But there are few comforts after that. In the city that never sleeps, his nine-to-five became a nine-to-ten, 11, or 12. “I come in with the light of the sun, and leave with the light of the moon,” he says. “Well, sometimes you can’t even see the moon here.” Mexicans, he said, make everything in the U.S. run, like a machine.

When he gets back to the apartment, he absently stares at a telenovela on his sister’s gigantic TV, sipping a beer between yawns. If all goes according to plan, Daniel will come up with a way to bring his pregnant wife, Ana, and toddler-age son, Axel, to the U.S.

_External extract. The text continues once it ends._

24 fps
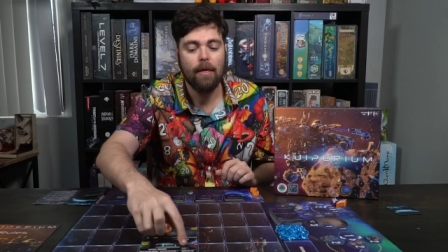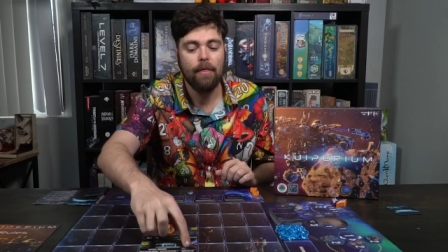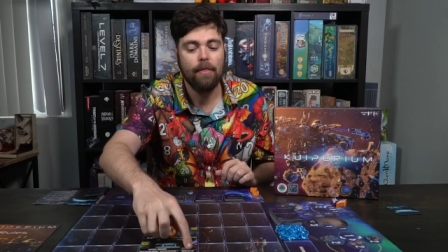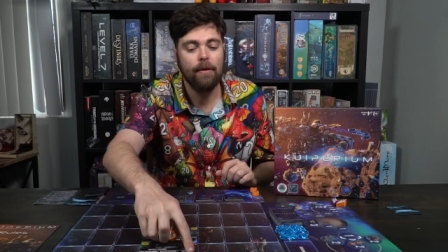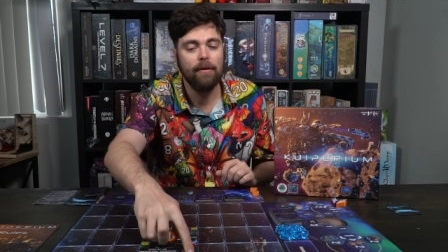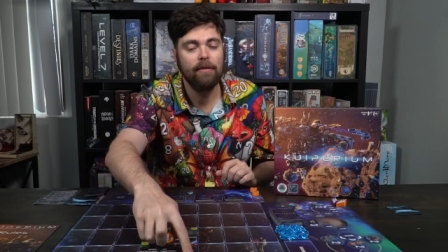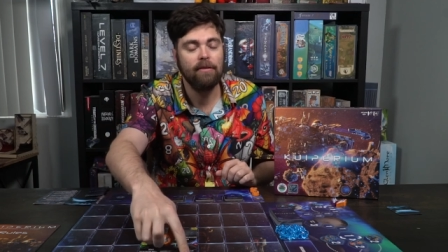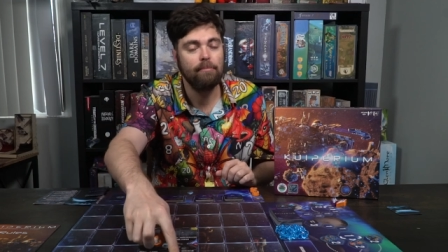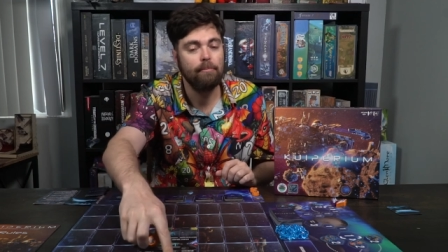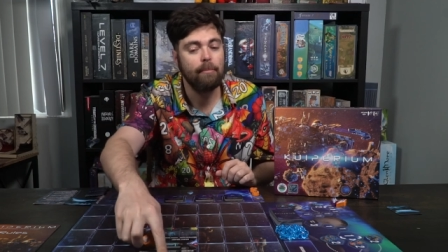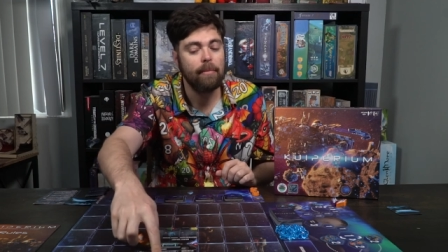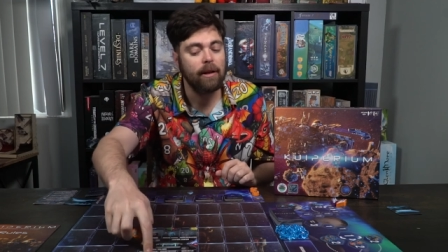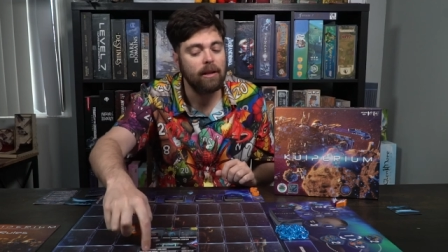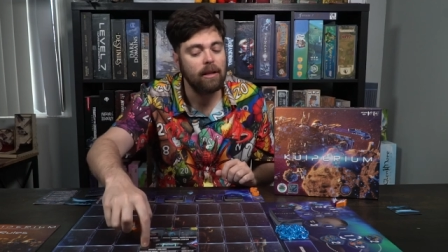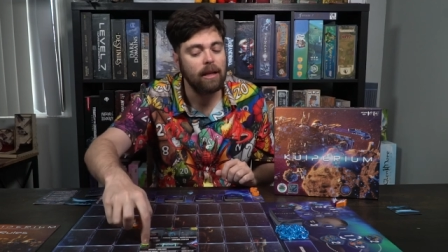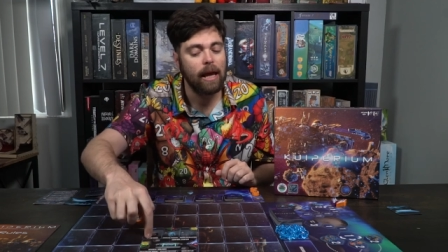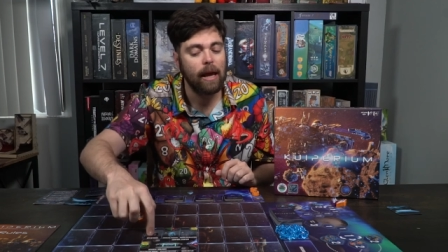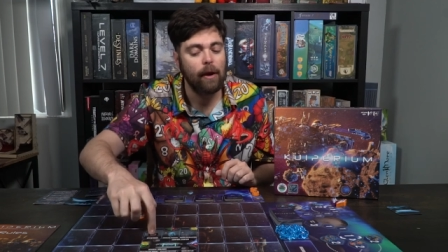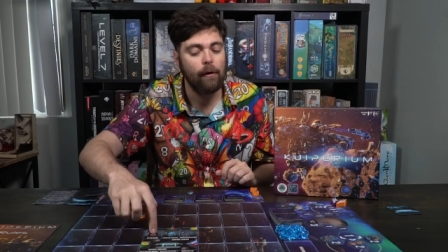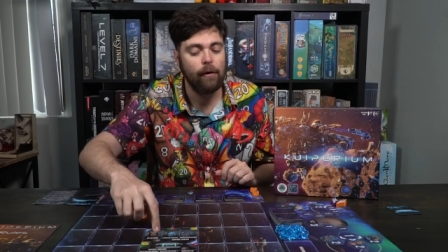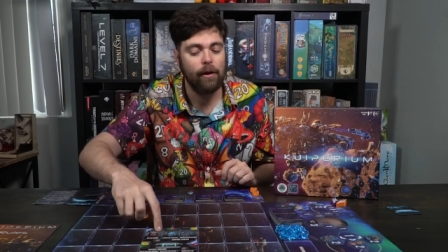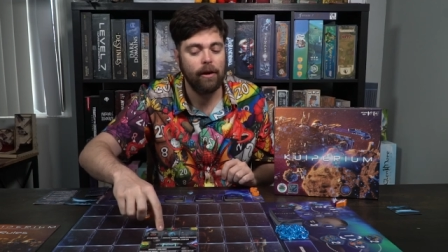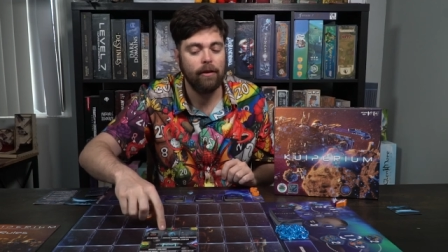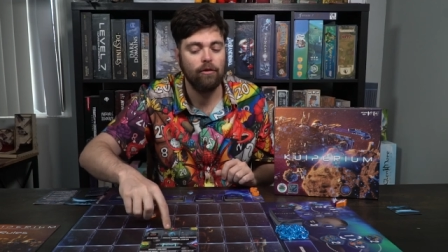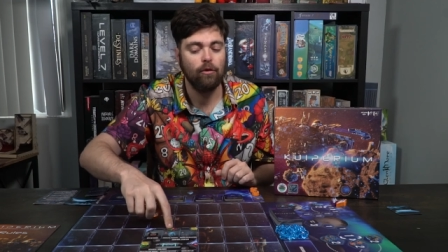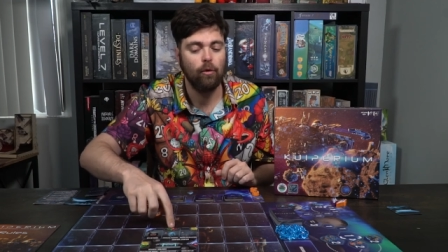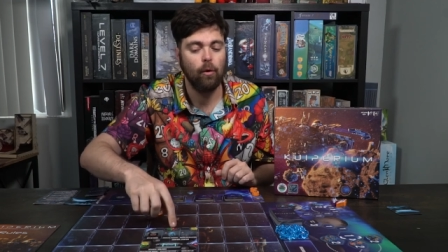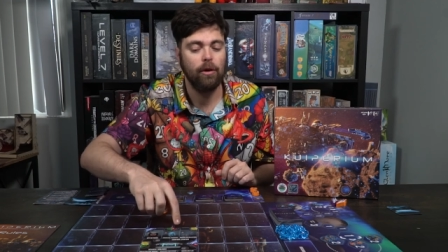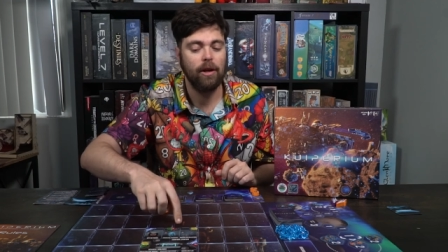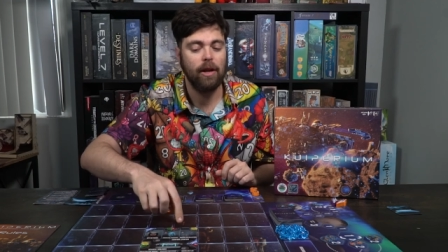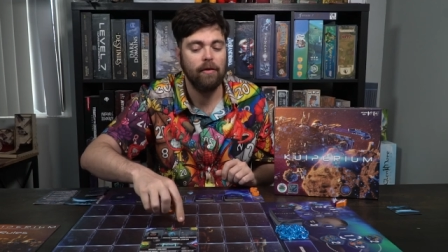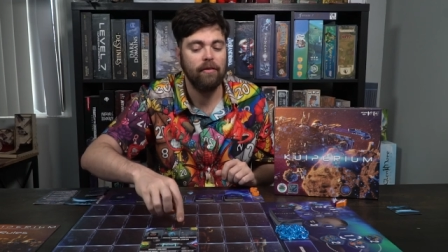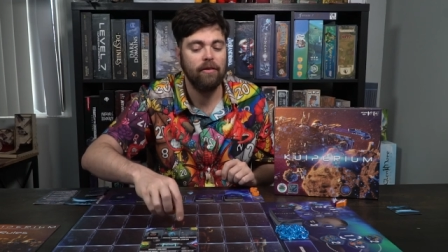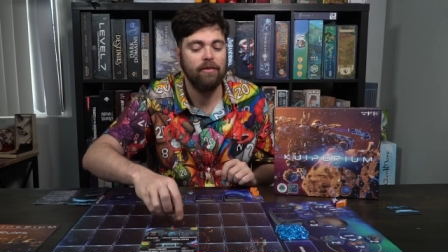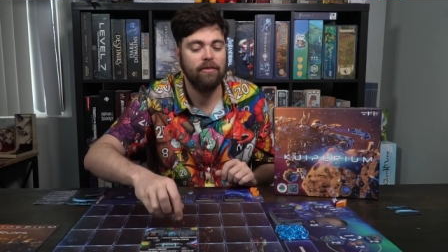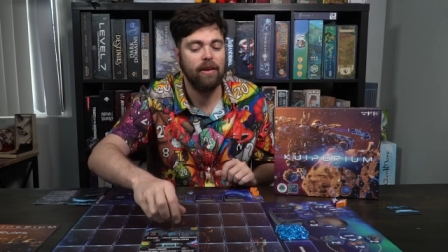This middle area is
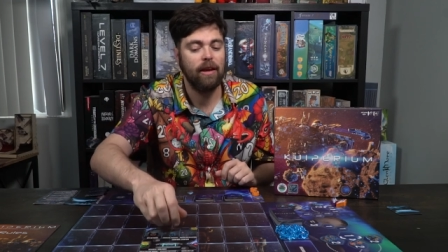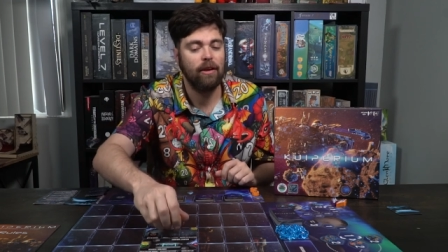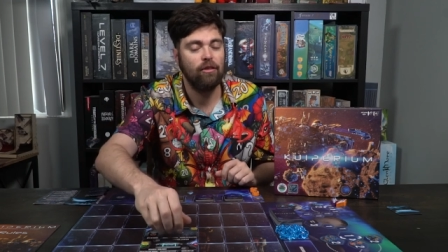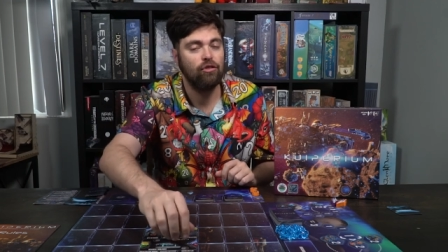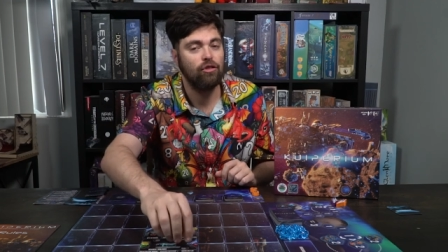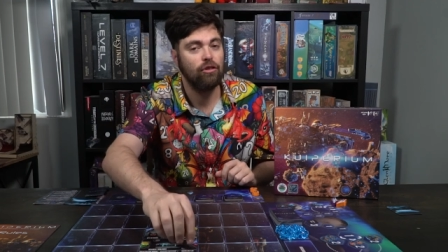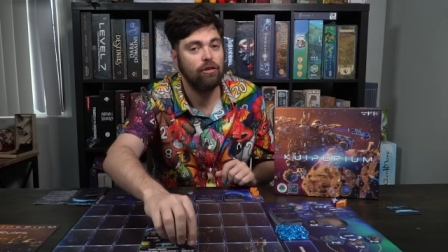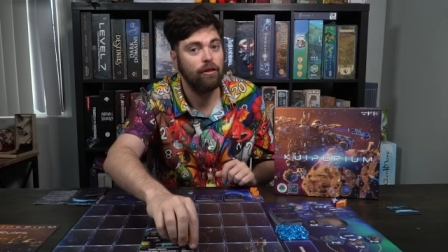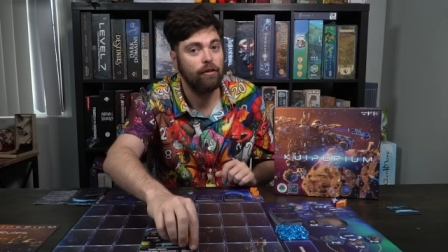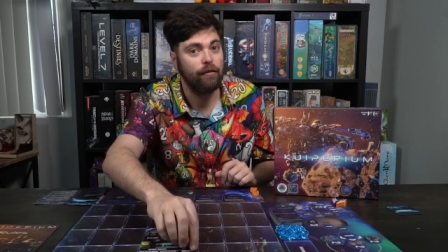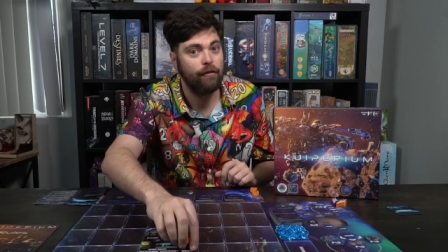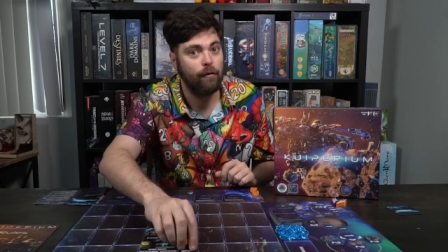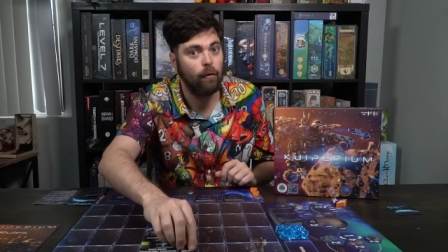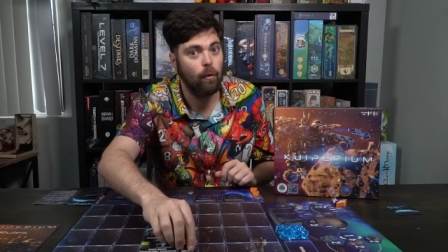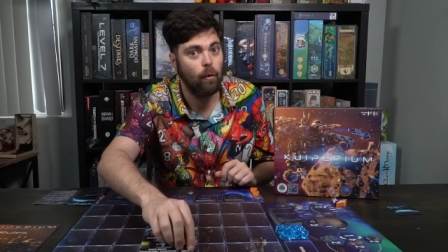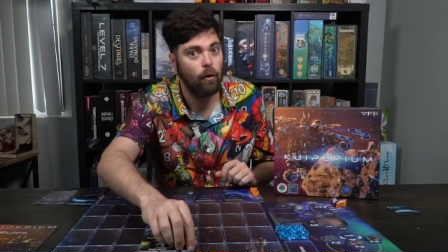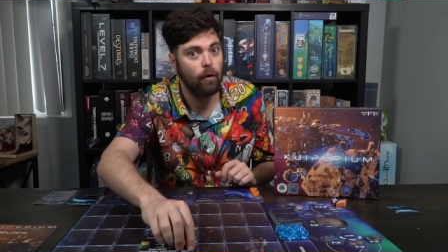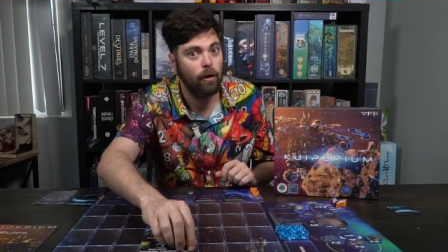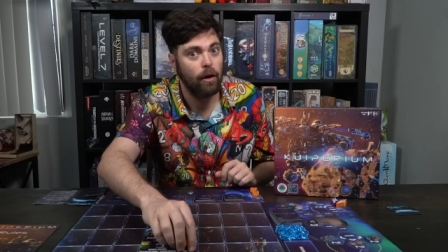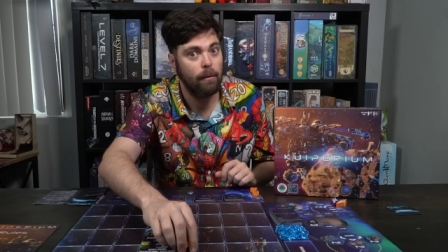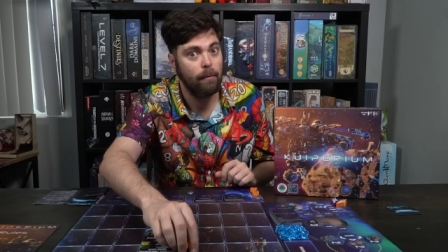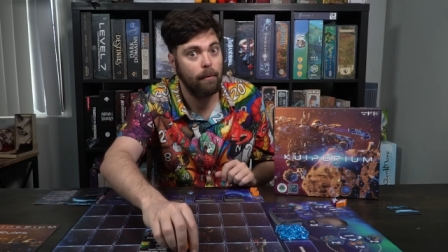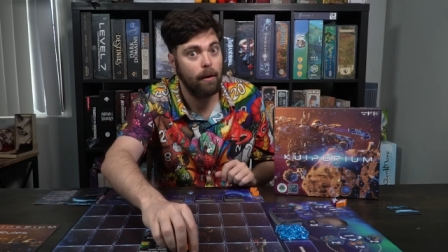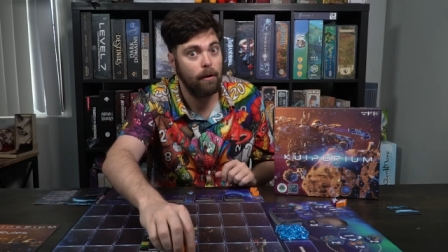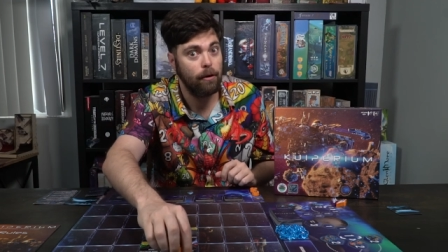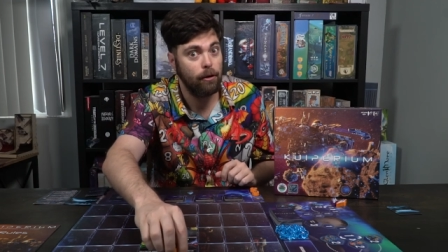going to have a section for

“It’s really hard to make a life here. Why am I shouldering this?” he wonders. “The only thing that comes to mind is my family, the face of my son, and my daughter on the way. I have to keep the struggle going.” With the money he saves, he will be able to bring his family on a plane, instead of on foot like his pioneering siblings before him. He’ll go back to Mexico in July to get everything ready, and he will try to move to New Haven with them in September. He hopes to save enough money to start a restaurant back in Mexico and eventually pursue elected office to address the root causes of migration, principally economic mismanagement and corruption. He stares up at the ceiling and closes his eyes. He has his dreams, but everything is uncertain — many Tlaxcaltecas in the U.S., like Daniel, come with a two-year plan.

Oscar Romero’s two-year plan is on year 25. He’s from a neighboring town, San Pedro Muñoztla, and one of few from the region with papers. He came with his older sister, CAFAMI’s Doña Rosa, to the U.S. in 1990 in search of work. They first moved to New York City, but they quickly left for New Haven after a friend told them that there were more jobs, lower costs, and fewer crowds at the other end of a Metro North line. Since age 17, Oscar has lived in the Elm City. Doña Rosa stayed for ten years, but she returned to Tlaxcala in 2000. She missed her parents and 13-year-old son, Mendieta, who she would lose again within two years when he moved north.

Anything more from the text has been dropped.